The reason the iPad was positioned asymmetrically to the iPhone is, I believe, because it could be. I believe that the iPhone is sold the way it is (through operators) because that’s the only way it could be sold effectively. Cellular products have always come with lots of fine print, footnotes and asterisks rooted in the regulatory environment that underlies the industry.
The iPad is a product built and sold along the lines of the Mac and the iPod–unrestricted by orifices and aligned with the unregulated environment that computers have always enjoyed. Essentially, for the iPhone, Apple chose to go along with the telecom industry’s rules but as soon as it had a product that did not need to comply to those rules, it ran back to its comfort zone: control.

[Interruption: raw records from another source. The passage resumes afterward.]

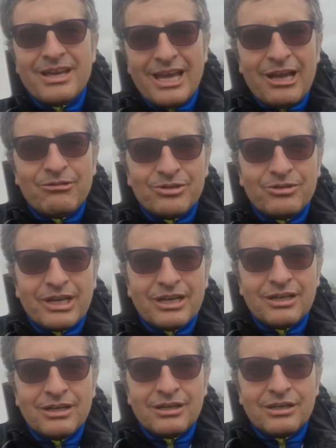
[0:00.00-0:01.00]
È o non è?
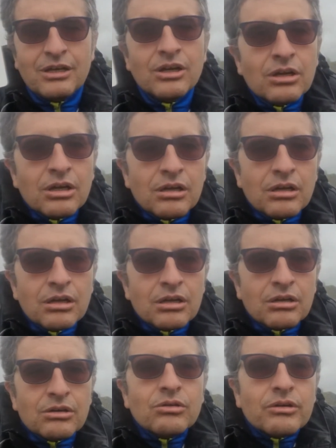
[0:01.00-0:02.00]

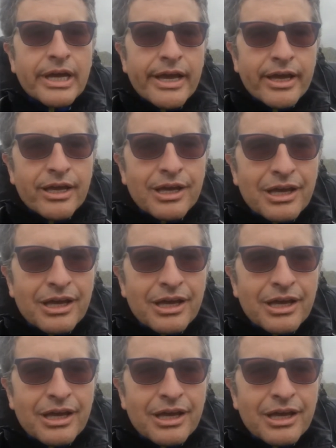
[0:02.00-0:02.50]
Non è.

If we take this to be the cause, the implications for competitors become clearer. Apple is more in its element selling the iPad than it is in selling the iPhone. Other tablet contenders however are in an opposite strategic stance. Almost all the credible tablet alternatives rely on the telecom channel for distribution. The rush to build iPad alternatives is as predictable as the derision that was poured on the product when it was launched.
But the alternative products are positioned in different ways. They are positioned as big phones.
Which brings me to my final point: selling big phones is hard.
These products are not compliant with what users expect from an operator: a service plan. As a result they are also not competitively priced with the iPad. Apple engineered a price for the iPad that makes comparisons extremely favorable. Buyers know the thing they are buying is not a phone so they look at the price carefully.
But the most crucial weakness of alternative vendors is the fact that operators don’t know how to sell tablets. Tablets are small computers. They are bought in the same way that buyers buy laptops: in-store testing. Notice that except for the iPhone operators only provide phone mockups in their stores. This is because they want buyers to discuss their purchase with a sales rep. This is not the way laptop hunters shop. Another tell-tale sign of a disconnect between operators and tablets is that operator shops are physically tiny. PCs (and tablets) need large tables for users to look, touch, heft and fondle. Just on square feet alone, operators and tablets are not a good match.
If you need any more evidence, consider the plight of operator-subsidized netbooks.
- I realize that this is not currently true and the distribution is limited but that’s only a matter of supply constraints. There is no theoretical positioning limitation.